• **Data in this exercise**
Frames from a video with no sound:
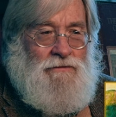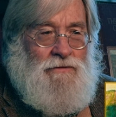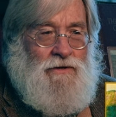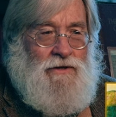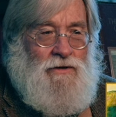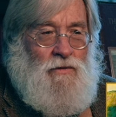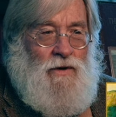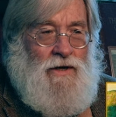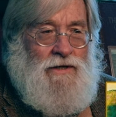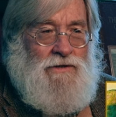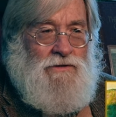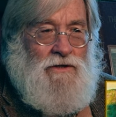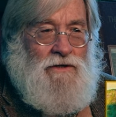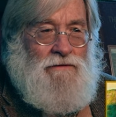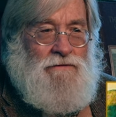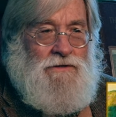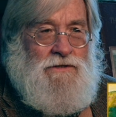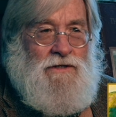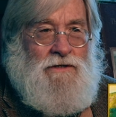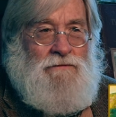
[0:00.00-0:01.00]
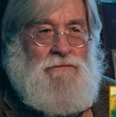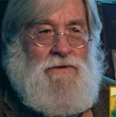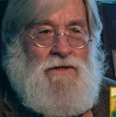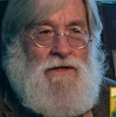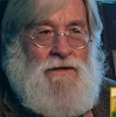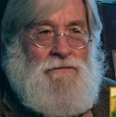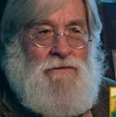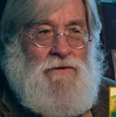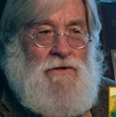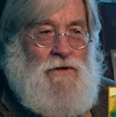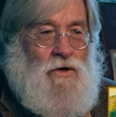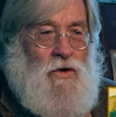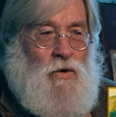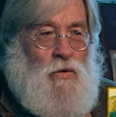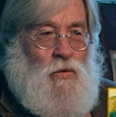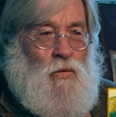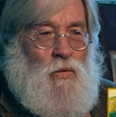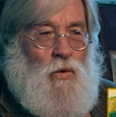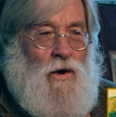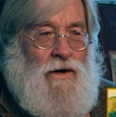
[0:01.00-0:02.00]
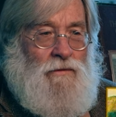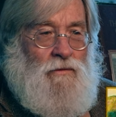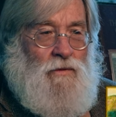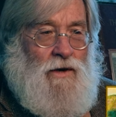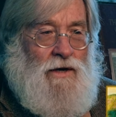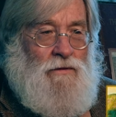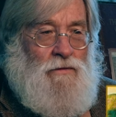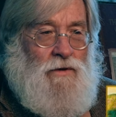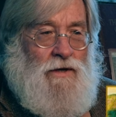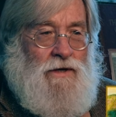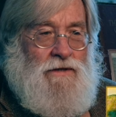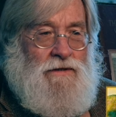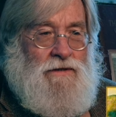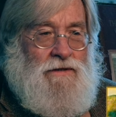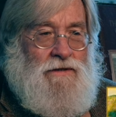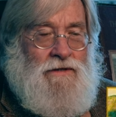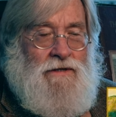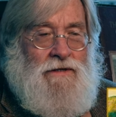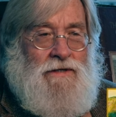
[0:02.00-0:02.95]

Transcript: where the whites all of a sudden become white, white, white.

• **What you need to do**
None of the pictures should be kept; reproduce all the remaining material exactly.

• **Task answer**
Frames from a video with no sound:
[0:00.00-0:01.00]
[0:01.00-0:02.00]
[0:02.00-0:02.95]

Transcript: where the whites all of a sudden become white, white, white.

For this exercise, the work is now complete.